Repeat the entries without change, omitting the pictures.

Start of Data to process

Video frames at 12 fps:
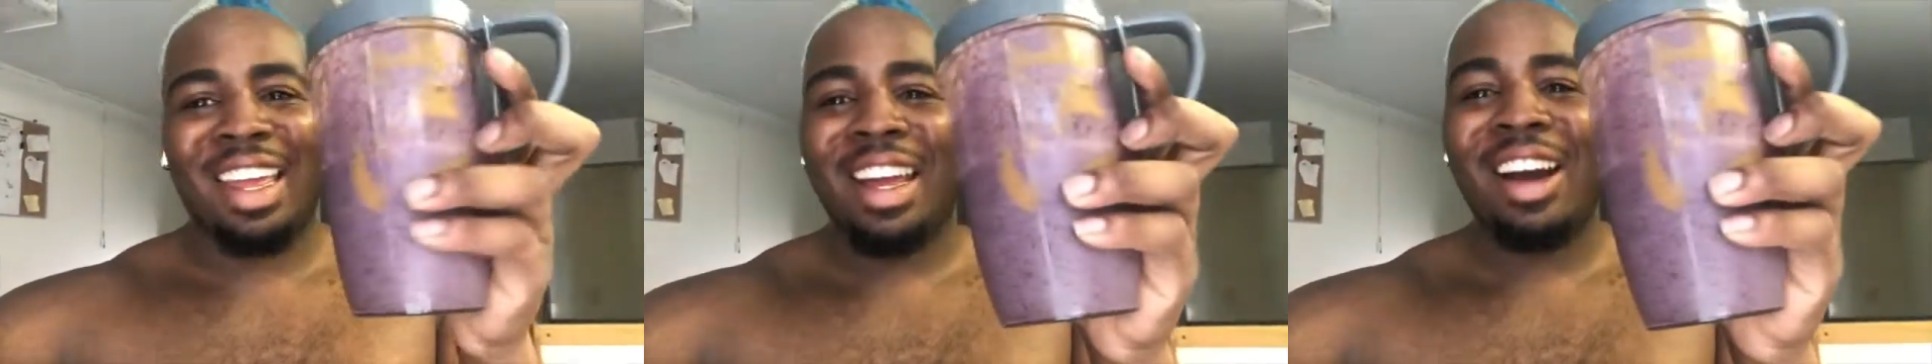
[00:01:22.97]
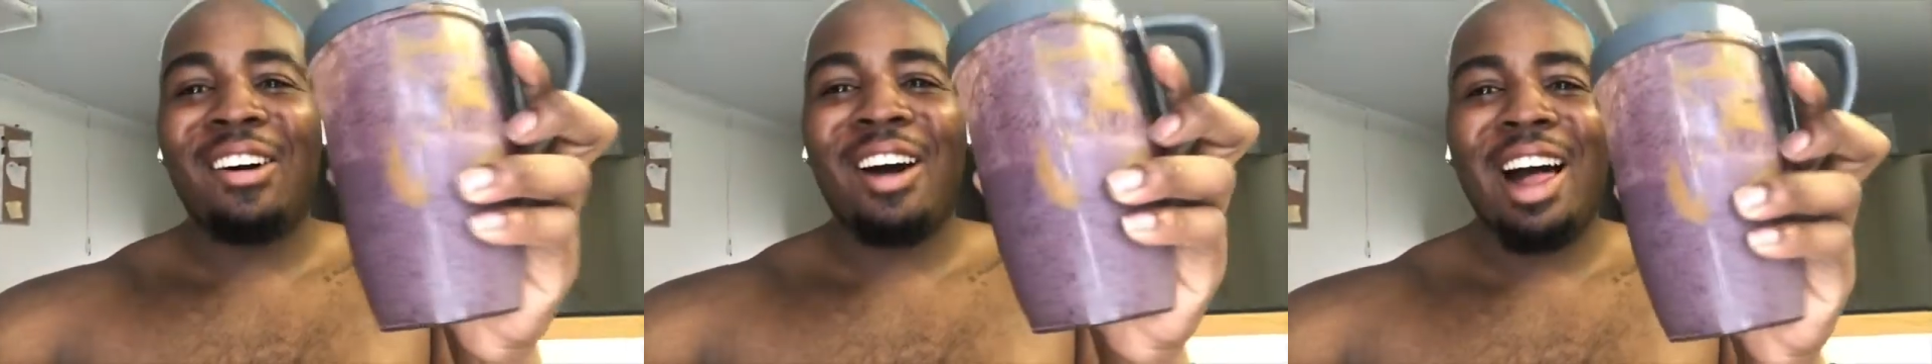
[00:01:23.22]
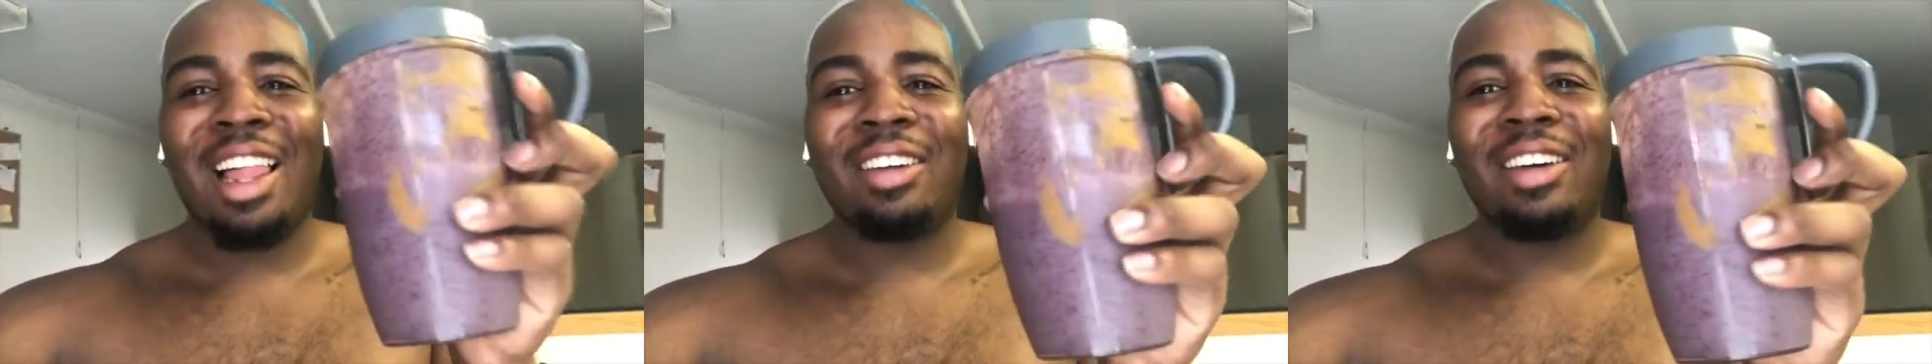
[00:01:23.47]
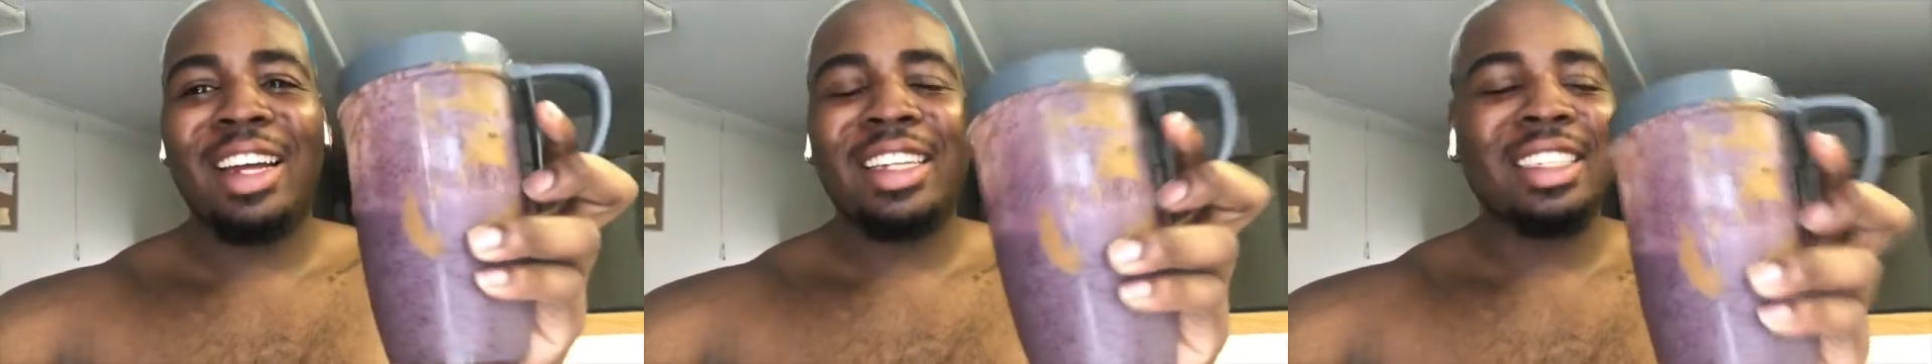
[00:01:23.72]
go all the
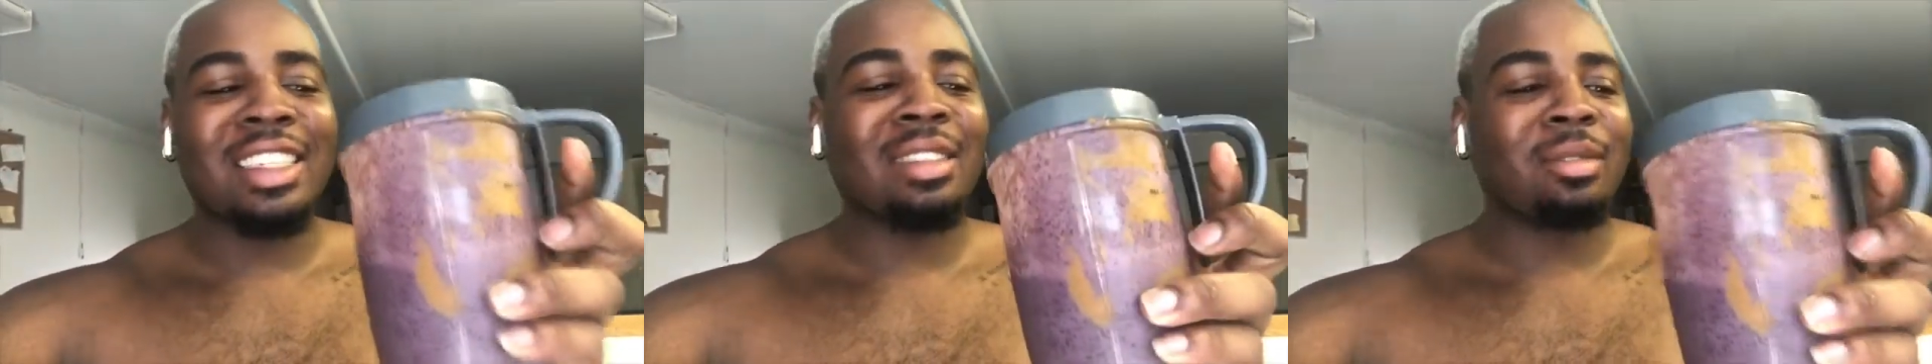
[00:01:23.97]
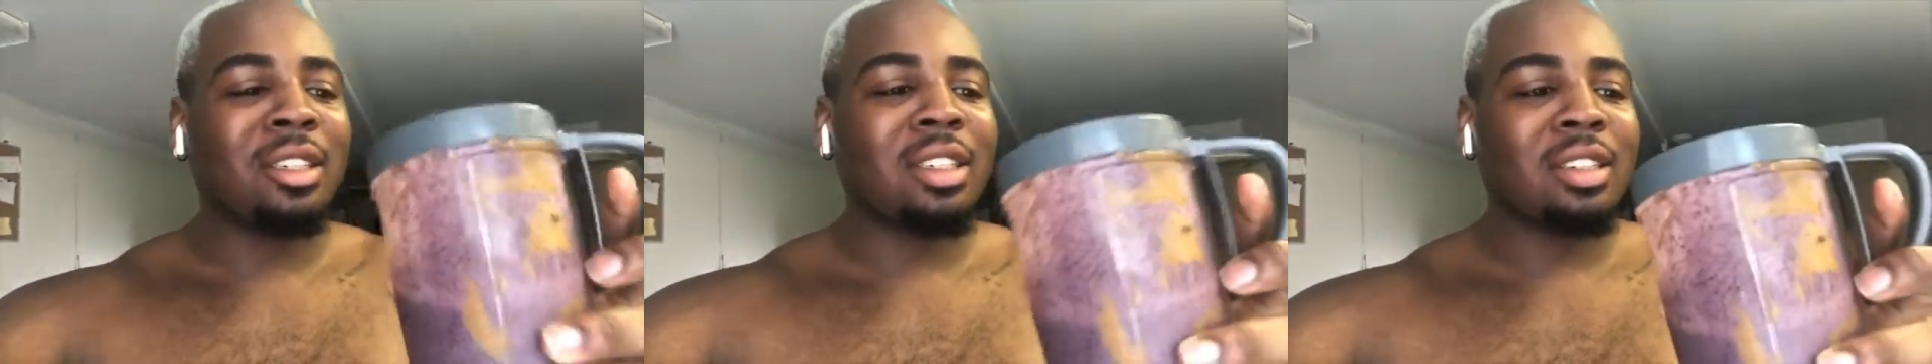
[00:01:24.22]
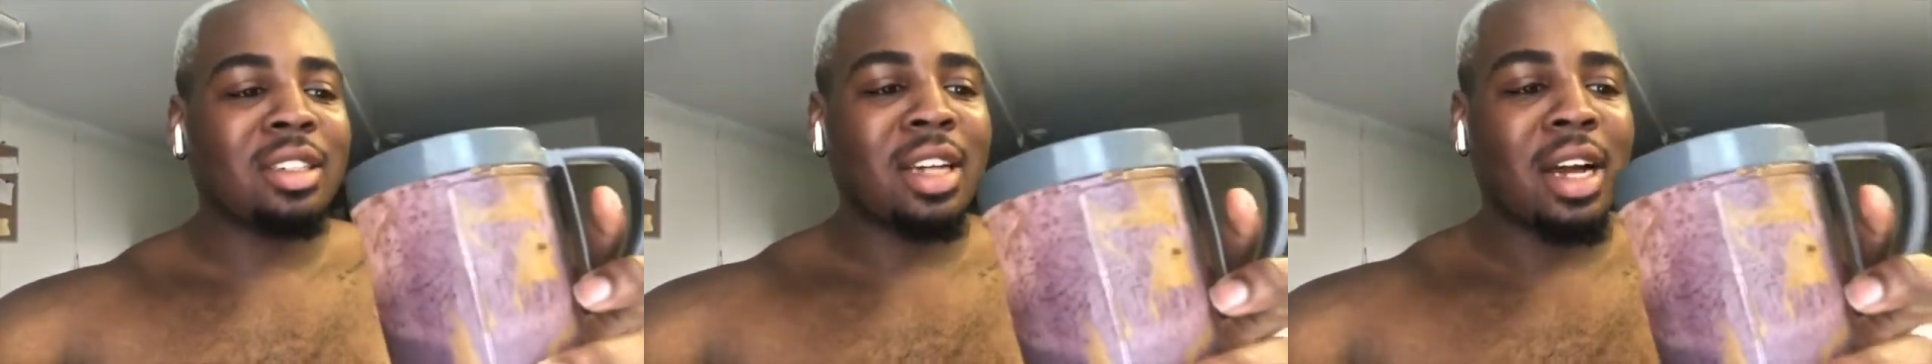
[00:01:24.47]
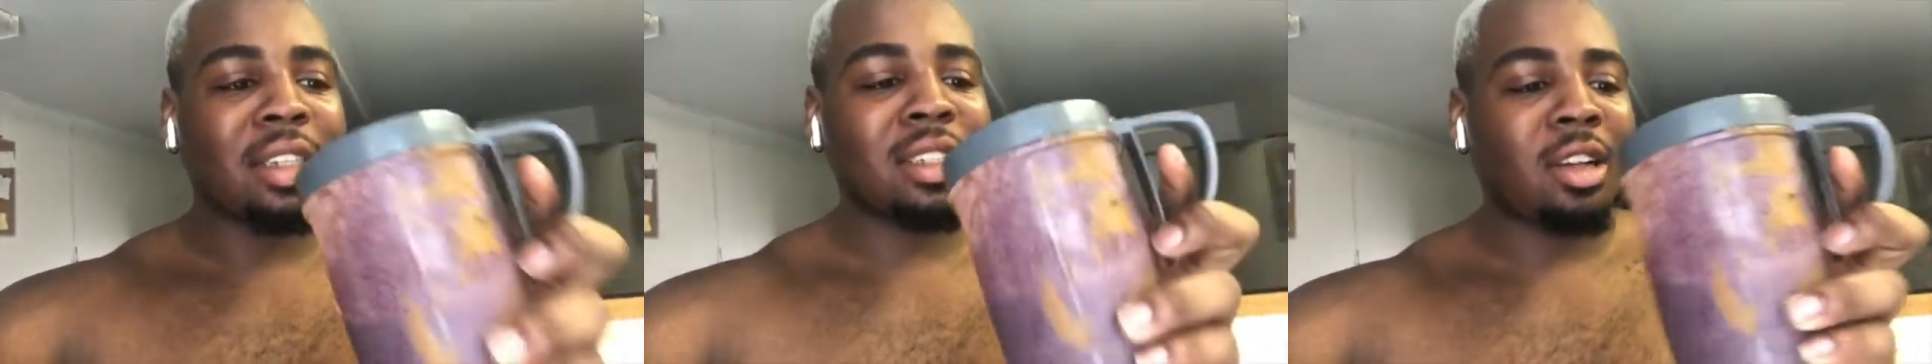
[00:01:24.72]
way into the smoothie, so it's
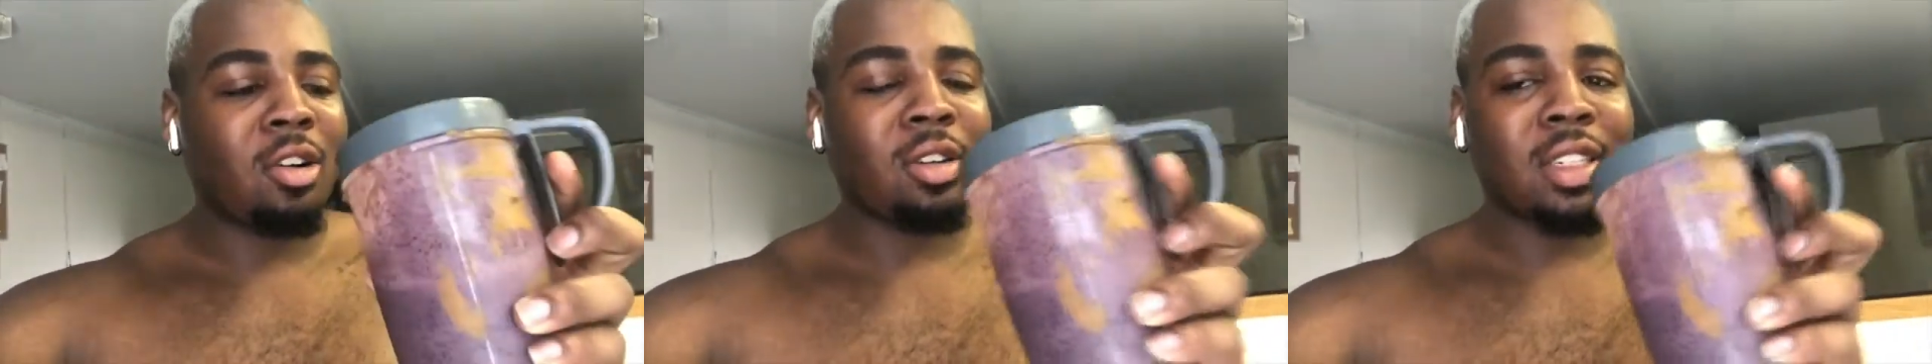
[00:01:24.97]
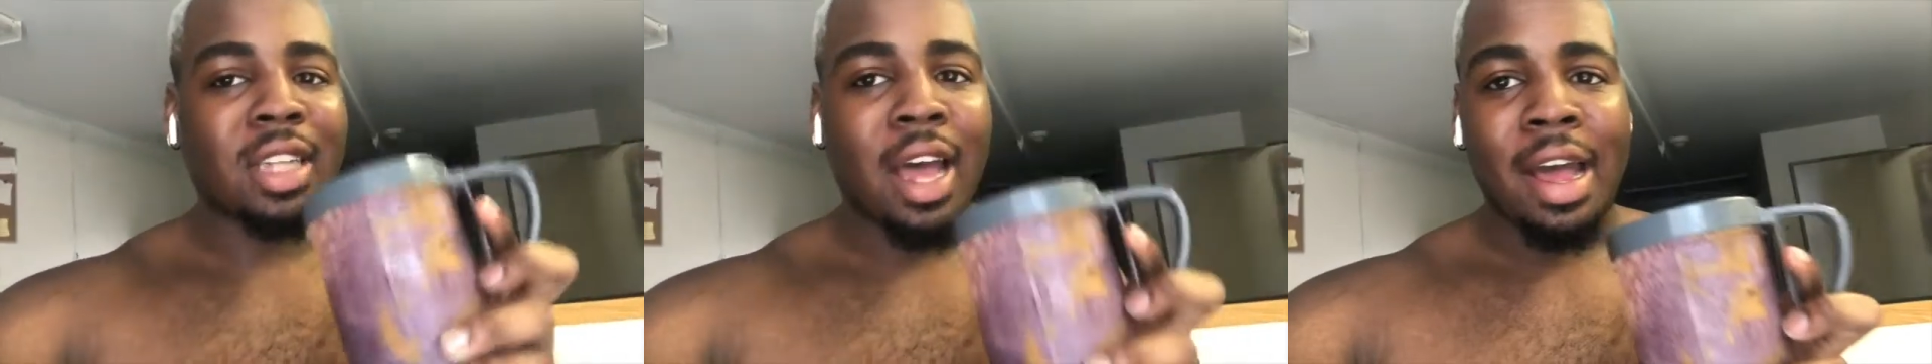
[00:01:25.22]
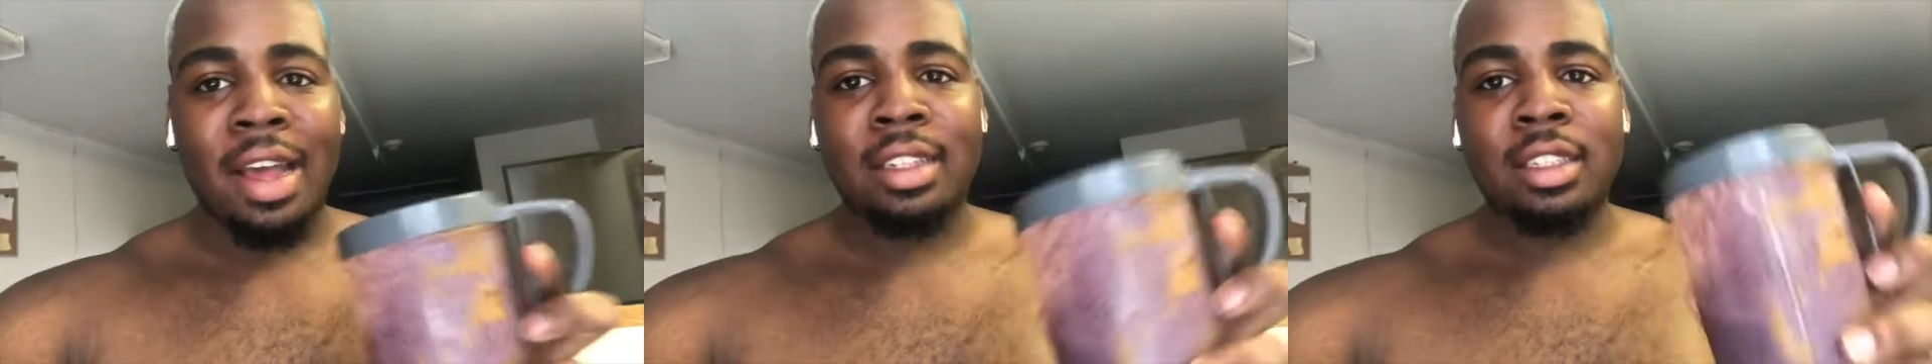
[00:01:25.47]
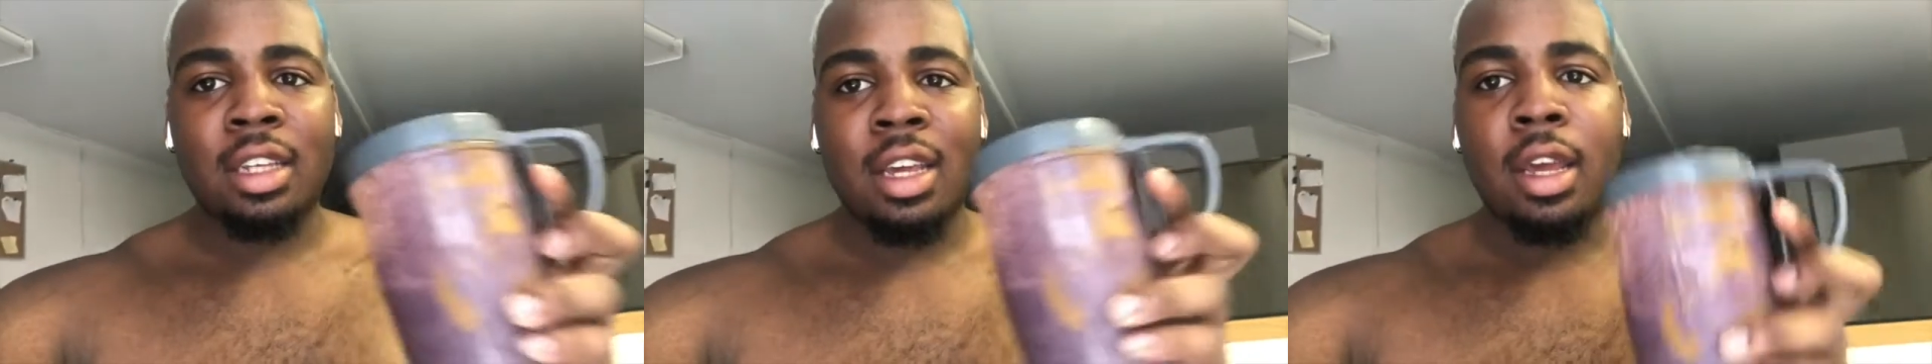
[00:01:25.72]
kind of stuck on the
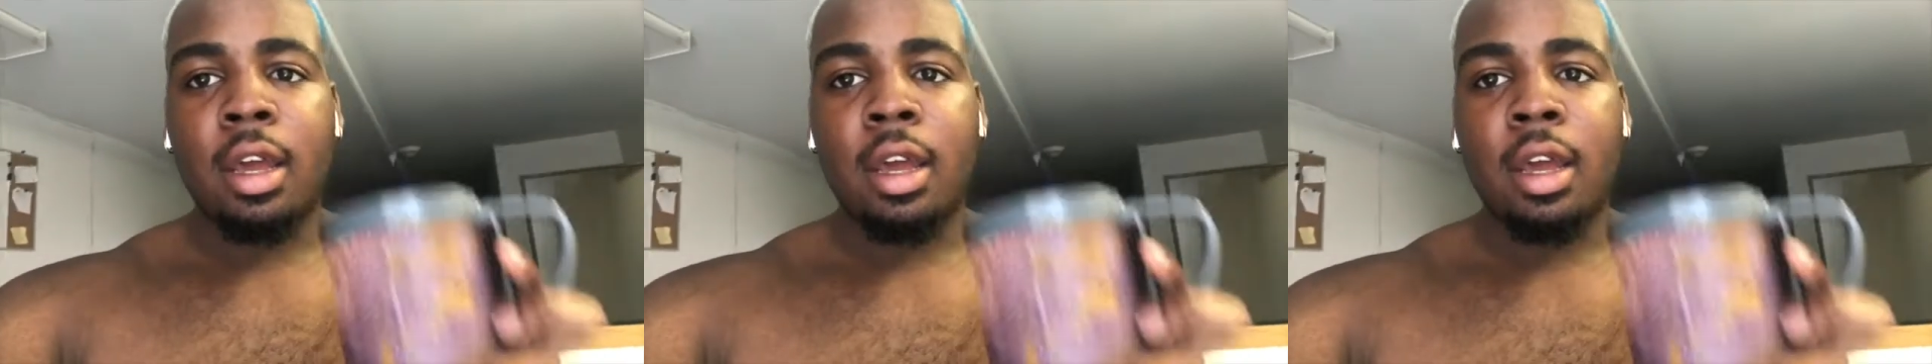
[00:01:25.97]
sides.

End of Data to process

* Answer to this problem *
Video frames at 12 fps:
[00:01:22.97]
[00:01:23.22]
[00:01:23.47]
[00:01:23.72]
go all the
[00:01:23.97]
[00:01:24.22]
[00:01:24.47]
[00:01:24.72]
way into the smoothie, so it's
[00:01:24.97]
[00:01:25.22]
[00:01:25.47]
[00:01:25.72]
kind of stuck on the
[00:01:25.97]
sides.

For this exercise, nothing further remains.